Ursula Herzberger nasceu em 21 de fevereiro de 1931, em Jena, na Alemanha, um centro de ciência e tecnologia. Com Hitler em ascensão, sua família fugiu da Alemanha em 1934 e acabou se estabelecendo em Rochester, Nova York. Lá, seu pai, Max Herzberger, um matemático e físico, tornou-se chefe dos laboratórios de pesquisa óptica da Eastman Kodak, um trabalho arranjado para ele por Albert Einstein, seu amigo e ex-professor em Berlim.

Herzberger desenvolveu uma lente especial que resolveu a distorção de cor no vidro. A mãe de Ursula, Edith (Kaufmann) Herzberger, era uma artista.

Ursula frequentou o Antioch College em Ohio, onde se formou em psicologia em 1952. Casou-se com o compositor e maestro italiano Piero Bellugi em 1953; eles tiveram dois filhos antes de se divorciarem em 1959.

Interessada em psicologia e linguagem, Ursula mudou-se para Cambridge, Massachusetts, onde se tornou assistente de pesquisa de Roger Brown, um eminente psicólogo de Harvard e do Instituto de Tecnologia de Massachusetts, que estudava como crianças pequenas adquirem a linguagem. Logo ela estava estudando em Harvard, onde obteve um doutorado em educação em 1967, enquanto criava seus filhos. Ela também fez cursos no MIT, onde um de seus professores foi Klima.

Quando eles se casaram, ela mudou seu nome legalmente para Bellugi-Klima, mas continuou a usar Bellugi profissionalmente. Eles se mudaram para o oeste dos Estados Unidos quando ele começou a lecionar na Universidade da Califórnia, em San Diego. Ela começou em 1968 no Instituto Salk, a dez minutos a pé do campus do marido, onde também dava aulas. Mais tarde, ensinou na Universidade Estadual de San Diego.

Na época, San Diego era um núcleo de pesquisa linguística, girando principalmente em torno de Bellugi e Klima, bem como colegas vindos de Harvard e do MIT. Ela atraiu uma série de assistentes de pesquisa e fez questão de contratar muitos surdos.

Ao longo dos anos, Bellugi recebeu vários prêmios. Ela foi eleita para a Academia Nacional de Ciências dos EUA em 2007. Aposentou-se do Salk em 2017, aos 86 anos.

Ela foi coautora de centenas de artigos e vários livros, alguns deles com o marido.
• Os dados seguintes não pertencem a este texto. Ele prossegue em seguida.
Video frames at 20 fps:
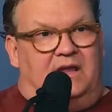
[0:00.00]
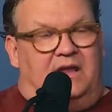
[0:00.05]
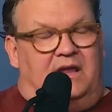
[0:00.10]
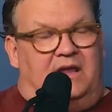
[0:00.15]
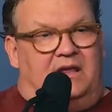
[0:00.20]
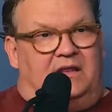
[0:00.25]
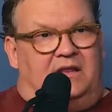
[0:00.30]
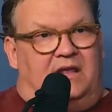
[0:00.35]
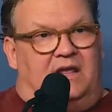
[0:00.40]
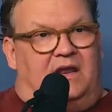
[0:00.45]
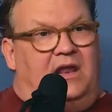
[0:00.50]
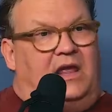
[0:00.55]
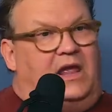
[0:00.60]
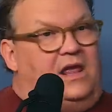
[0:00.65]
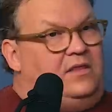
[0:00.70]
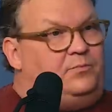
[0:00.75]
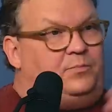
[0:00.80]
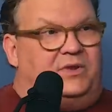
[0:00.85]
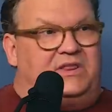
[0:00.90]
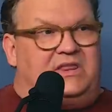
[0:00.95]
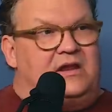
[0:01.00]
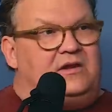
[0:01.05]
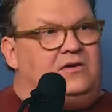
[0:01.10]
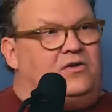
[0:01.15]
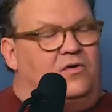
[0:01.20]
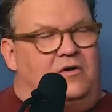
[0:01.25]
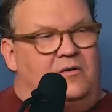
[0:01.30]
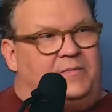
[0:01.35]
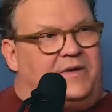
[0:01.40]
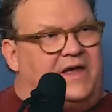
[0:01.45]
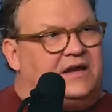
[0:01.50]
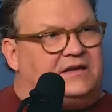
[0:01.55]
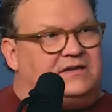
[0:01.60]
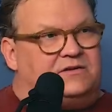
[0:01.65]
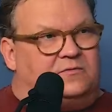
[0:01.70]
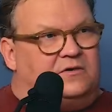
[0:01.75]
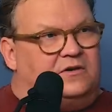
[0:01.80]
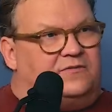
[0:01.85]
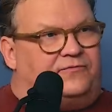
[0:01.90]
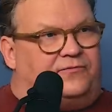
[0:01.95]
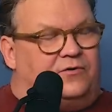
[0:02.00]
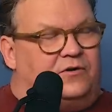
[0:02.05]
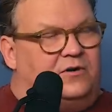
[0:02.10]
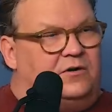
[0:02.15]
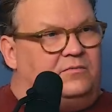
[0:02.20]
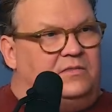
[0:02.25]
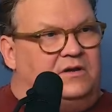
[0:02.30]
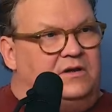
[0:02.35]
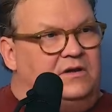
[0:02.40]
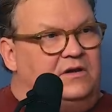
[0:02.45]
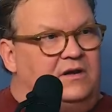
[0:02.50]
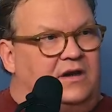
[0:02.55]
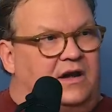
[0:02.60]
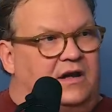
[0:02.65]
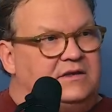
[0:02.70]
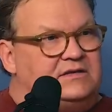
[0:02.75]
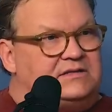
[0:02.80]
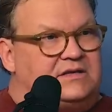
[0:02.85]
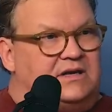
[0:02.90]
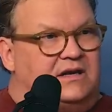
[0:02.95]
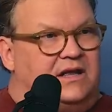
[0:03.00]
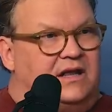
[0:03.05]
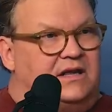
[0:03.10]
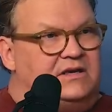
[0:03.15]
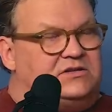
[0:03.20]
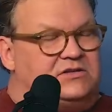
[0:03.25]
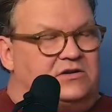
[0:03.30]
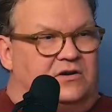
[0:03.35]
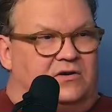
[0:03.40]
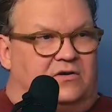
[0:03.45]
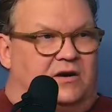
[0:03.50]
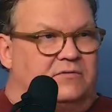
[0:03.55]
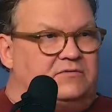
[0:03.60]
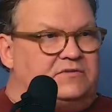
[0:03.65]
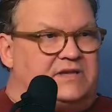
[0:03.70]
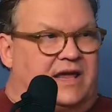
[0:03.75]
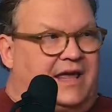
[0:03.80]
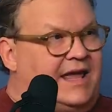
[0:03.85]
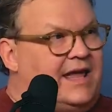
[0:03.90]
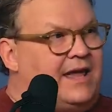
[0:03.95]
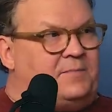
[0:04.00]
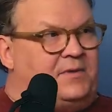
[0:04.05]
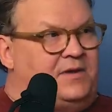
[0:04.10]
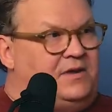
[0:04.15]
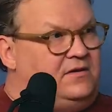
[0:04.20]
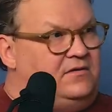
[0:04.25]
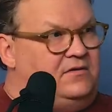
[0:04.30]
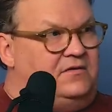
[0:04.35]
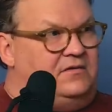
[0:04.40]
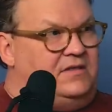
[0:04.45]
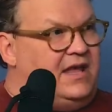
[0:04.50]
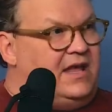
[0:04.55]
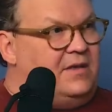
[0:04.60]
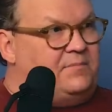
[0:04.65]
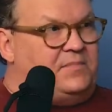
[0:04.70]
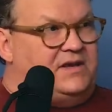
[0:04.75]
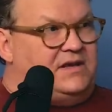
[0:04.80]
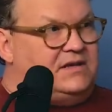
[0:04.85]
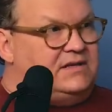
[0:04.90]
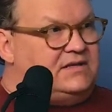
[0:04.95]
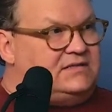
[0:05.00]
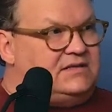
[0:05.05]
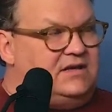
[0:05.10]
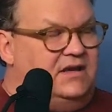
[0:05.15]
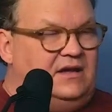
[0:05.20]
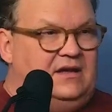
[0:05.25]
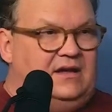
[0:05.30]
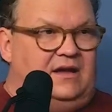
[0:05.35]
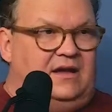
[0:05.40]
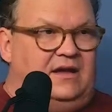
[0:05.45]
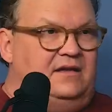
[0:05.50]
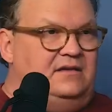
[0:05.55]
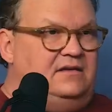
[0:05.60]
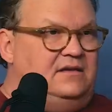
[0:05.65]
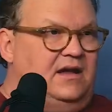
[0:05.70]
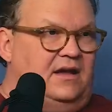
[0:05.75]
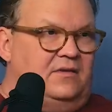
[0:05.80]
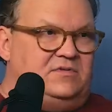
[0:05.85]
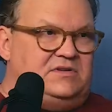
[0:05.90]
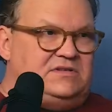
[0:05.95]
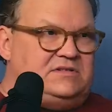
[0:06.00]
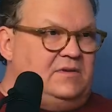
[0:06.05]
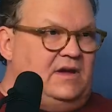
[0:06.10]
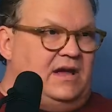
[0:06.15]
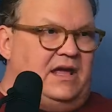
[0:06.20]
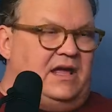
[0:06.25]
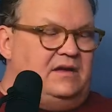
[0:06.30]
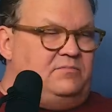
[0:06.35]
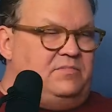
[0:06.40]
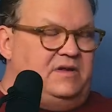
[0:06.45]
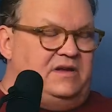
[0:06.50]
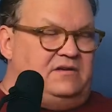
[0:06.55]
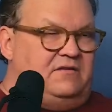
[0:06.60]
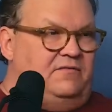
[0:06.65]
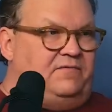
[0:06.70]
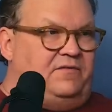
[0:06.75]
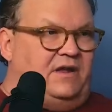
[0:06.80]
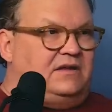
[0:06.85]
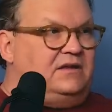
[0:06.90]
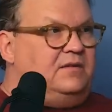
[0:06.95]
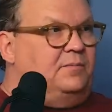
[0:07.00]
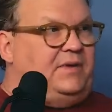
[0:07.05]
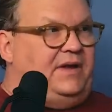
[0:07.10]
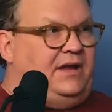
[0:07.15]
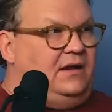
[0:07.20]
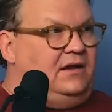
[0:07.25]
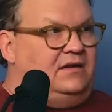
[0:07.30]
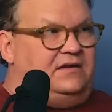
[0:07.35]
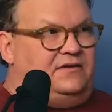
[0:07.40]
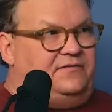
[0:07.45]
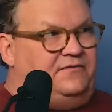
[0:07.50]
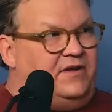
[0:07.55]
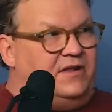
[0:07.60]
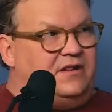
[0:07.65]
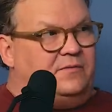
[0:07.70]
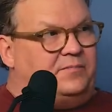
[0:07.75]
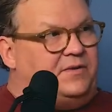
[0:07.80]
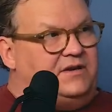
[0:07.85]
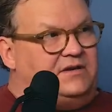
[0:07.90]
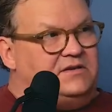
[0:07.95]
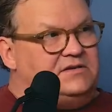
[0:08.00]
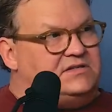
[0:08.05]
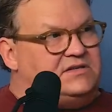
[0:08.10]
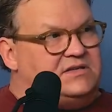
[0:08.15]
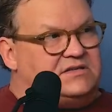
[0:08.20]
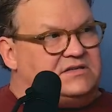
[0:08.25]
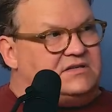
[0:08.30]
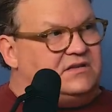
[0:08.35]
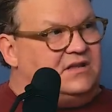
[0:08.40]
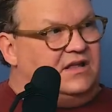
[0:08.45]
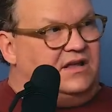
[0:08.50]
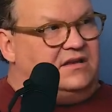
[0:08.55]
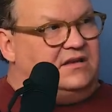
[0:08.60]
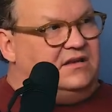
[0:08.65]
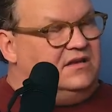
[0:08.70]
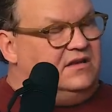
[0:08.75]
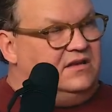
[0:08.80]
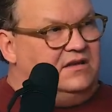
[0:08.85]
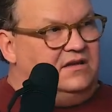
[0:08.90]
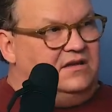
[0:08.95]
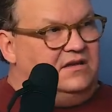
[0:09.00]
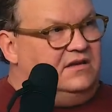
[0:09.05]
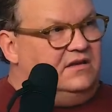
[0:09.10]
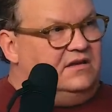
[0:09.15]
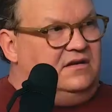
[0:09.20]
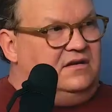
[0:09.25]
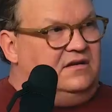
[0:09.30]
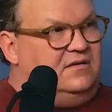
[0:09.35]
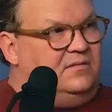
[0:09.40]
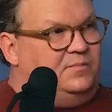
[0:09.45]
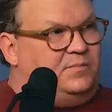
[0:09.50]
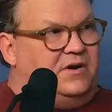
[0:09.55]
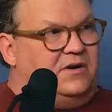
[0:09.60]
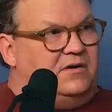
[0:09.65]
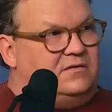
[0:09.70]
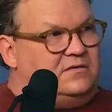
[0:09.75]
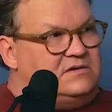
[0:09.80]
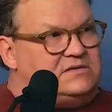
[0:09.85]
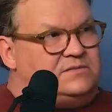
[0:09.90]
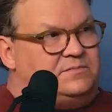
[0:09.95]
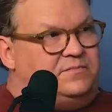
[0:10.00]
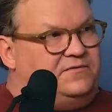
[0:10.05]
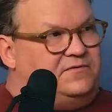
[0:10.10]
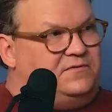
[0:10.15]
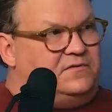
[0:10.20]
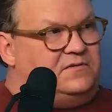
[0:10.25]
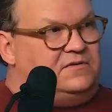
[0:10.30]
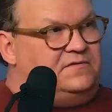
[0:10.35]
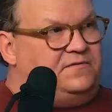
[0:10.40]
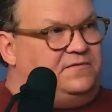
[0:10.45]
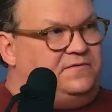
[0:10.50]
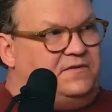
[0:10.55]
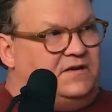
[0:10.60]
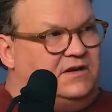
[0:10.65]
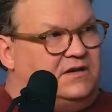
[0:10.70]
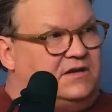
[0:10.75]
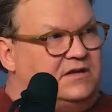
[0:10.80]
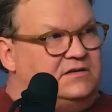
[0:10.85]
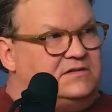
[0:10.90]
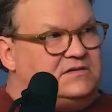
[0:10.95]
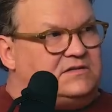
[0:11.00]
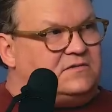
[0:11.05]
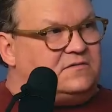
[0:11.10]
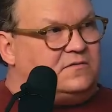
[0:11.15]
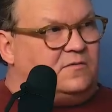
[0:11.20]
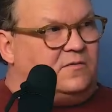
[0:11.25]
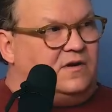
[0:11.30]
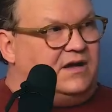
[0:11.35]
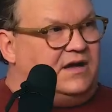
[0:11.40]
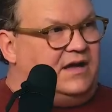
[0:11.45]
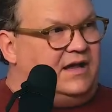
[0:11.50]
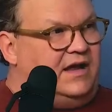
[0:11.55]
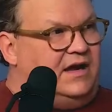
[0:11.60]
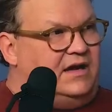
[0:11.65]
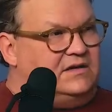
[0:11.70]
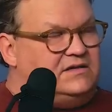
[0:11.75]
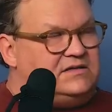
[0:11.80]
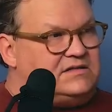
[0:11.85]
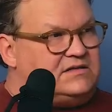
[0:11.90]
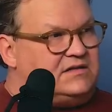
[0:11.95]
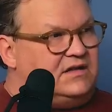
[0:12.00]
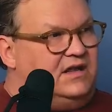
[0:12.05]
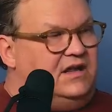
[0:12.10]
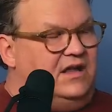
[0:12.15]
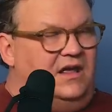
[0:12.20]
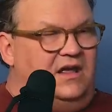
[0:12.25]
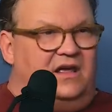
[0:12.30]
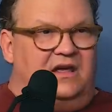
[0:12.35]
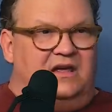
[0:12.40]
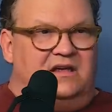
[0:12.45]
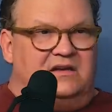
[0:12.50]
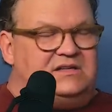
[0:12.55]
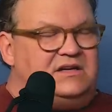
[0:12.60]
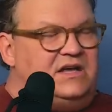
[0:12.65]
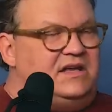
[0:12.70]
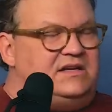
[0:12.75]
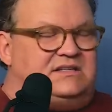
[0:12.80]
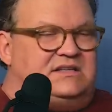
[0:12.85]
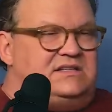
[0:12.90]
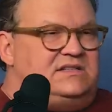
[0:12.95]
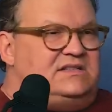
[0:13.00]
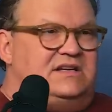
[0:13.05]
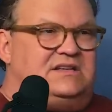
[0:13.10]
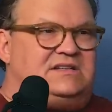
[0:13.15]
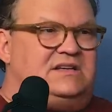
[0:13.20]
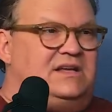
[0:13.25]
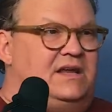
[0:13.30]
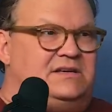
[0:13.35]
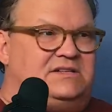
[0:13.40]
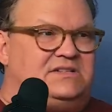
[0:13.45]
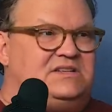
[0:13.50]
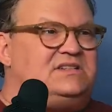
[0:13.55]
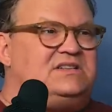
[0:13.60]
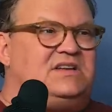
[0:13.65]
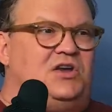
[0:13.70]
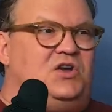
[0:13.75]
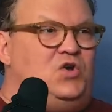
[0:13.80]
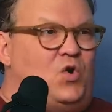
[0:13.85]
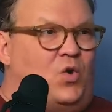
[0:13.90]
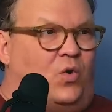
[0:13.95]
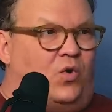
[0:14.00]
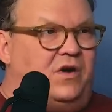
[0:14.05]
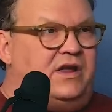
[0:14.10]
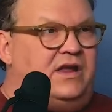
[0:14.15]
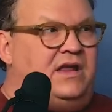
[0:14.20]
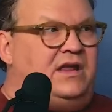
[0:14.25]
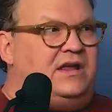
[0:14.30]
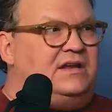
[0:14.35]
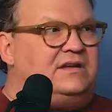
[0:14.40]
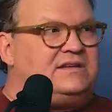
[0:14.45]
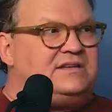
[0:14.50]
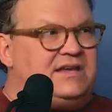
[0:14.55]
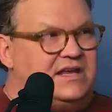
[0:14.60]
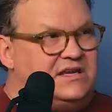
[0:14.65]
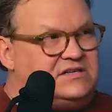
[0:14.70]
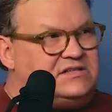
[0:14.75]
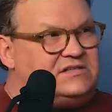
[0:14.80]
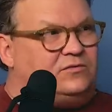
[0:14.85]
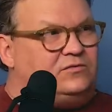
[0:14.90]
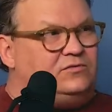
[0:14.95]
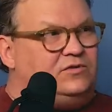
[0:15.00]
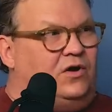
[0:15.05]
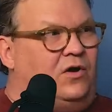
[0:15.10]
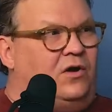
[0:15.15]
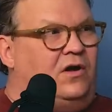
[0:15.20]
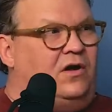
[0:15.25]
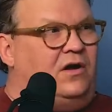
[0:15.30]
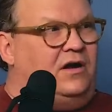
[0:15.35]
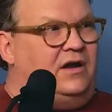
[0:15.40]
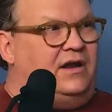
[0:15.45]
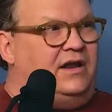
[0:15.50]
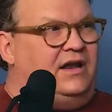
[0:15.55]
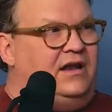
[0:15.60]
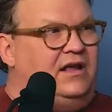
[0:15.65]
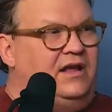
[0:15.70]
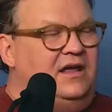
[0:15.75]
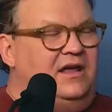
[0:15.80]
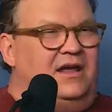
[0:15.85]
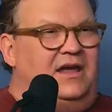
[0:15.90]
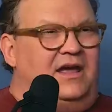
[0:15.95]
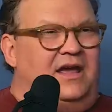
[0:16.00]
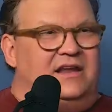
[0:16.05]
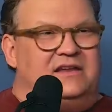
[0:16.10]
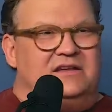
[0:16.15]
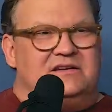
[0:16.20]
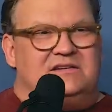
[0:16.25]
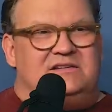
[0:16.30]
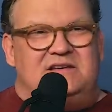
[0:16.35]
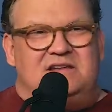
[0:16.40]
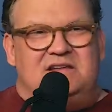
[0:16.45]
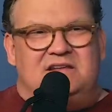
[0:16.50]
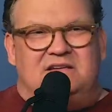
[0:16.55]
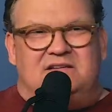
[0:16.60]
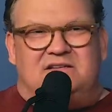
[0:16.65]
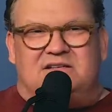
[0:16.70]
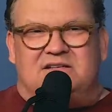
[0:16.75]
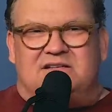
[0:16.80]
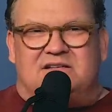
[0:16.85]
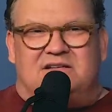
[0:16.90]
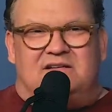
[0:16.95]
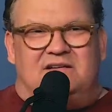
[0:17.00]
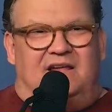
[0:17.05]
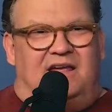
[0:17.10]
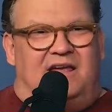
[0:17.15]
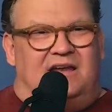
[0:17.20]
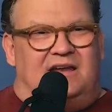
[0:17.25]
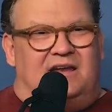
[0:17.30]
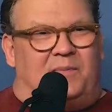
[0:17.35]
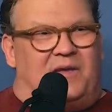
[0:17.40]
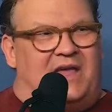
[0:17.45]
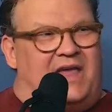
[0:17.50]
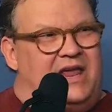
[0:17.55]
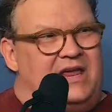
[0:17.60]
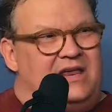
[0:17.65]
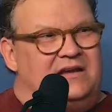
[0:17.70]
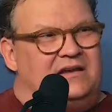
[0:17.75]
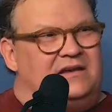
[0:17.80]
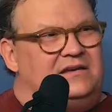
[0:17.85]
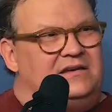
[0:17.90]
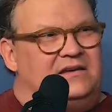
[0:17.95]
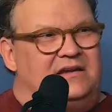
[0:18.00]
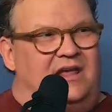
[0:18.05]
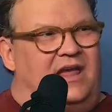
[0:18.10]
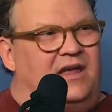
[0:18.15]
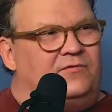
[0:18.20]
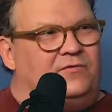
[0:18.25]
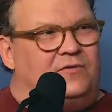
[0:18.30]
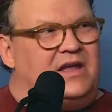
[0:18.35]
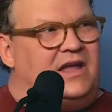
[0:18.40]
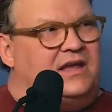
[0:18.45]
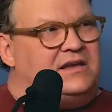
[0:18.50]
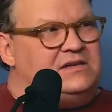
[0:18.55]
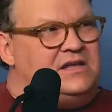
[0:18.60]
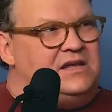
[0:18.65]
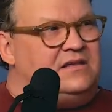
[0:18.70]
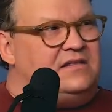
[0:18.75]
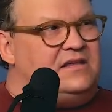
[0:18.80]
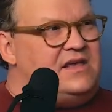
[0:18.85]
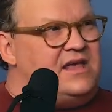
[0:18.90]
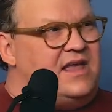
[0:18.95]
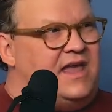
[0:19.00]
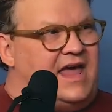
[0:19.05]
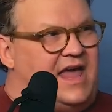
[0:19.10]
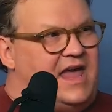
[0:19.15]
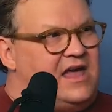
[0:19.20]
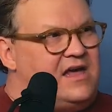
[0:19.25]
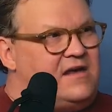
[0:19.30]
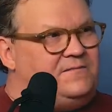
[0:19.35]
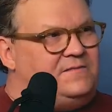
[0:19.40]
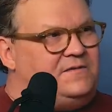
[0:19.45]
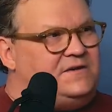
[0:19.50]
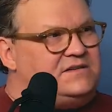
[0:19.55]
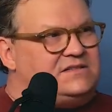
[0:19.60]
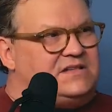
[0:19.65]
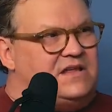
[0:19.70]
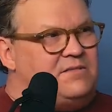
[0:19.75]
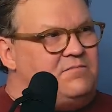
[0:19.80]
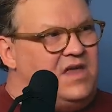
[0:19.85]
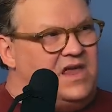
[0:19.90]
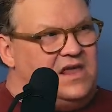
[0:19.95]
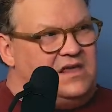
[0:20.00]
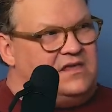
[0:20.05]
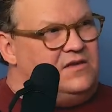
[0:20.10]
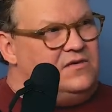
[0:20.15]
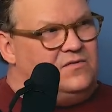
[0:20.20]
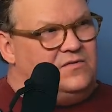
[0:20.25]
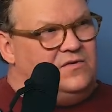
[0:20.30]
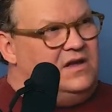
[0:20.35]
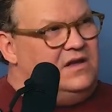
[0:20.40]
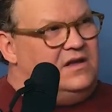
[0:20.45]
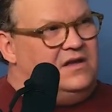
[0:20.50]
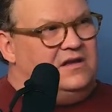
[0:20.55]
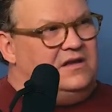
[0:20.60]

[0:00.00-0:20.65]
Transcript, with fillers: then going back to work for him on the Tonight Show, I was happy to do that because I had been developing, and developing is just like pearls before fucking swine. Yeah, it's like, sad. It's just annoying, and it takes so long, and you just end up hating every idea that you have because they make you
Seu livro mais conhecido foi "The Signs of Language" (1979), escrito com dez associados. Foi o primeiro estudo abrangente da gramática e psicologia das línguas de sinais, e foi aclamado pela Associação de Editores Americanos como o "livro mais importante do ano nas ciências comportamentais".

Além de seu filho Rob, Bellugi deixa uma irmã, Ruth Rosenberg; um irmão, Hans Herzberger; quatro netos; e cinco bisnetos. Outro filho, David Bellugi, morreu em 2017.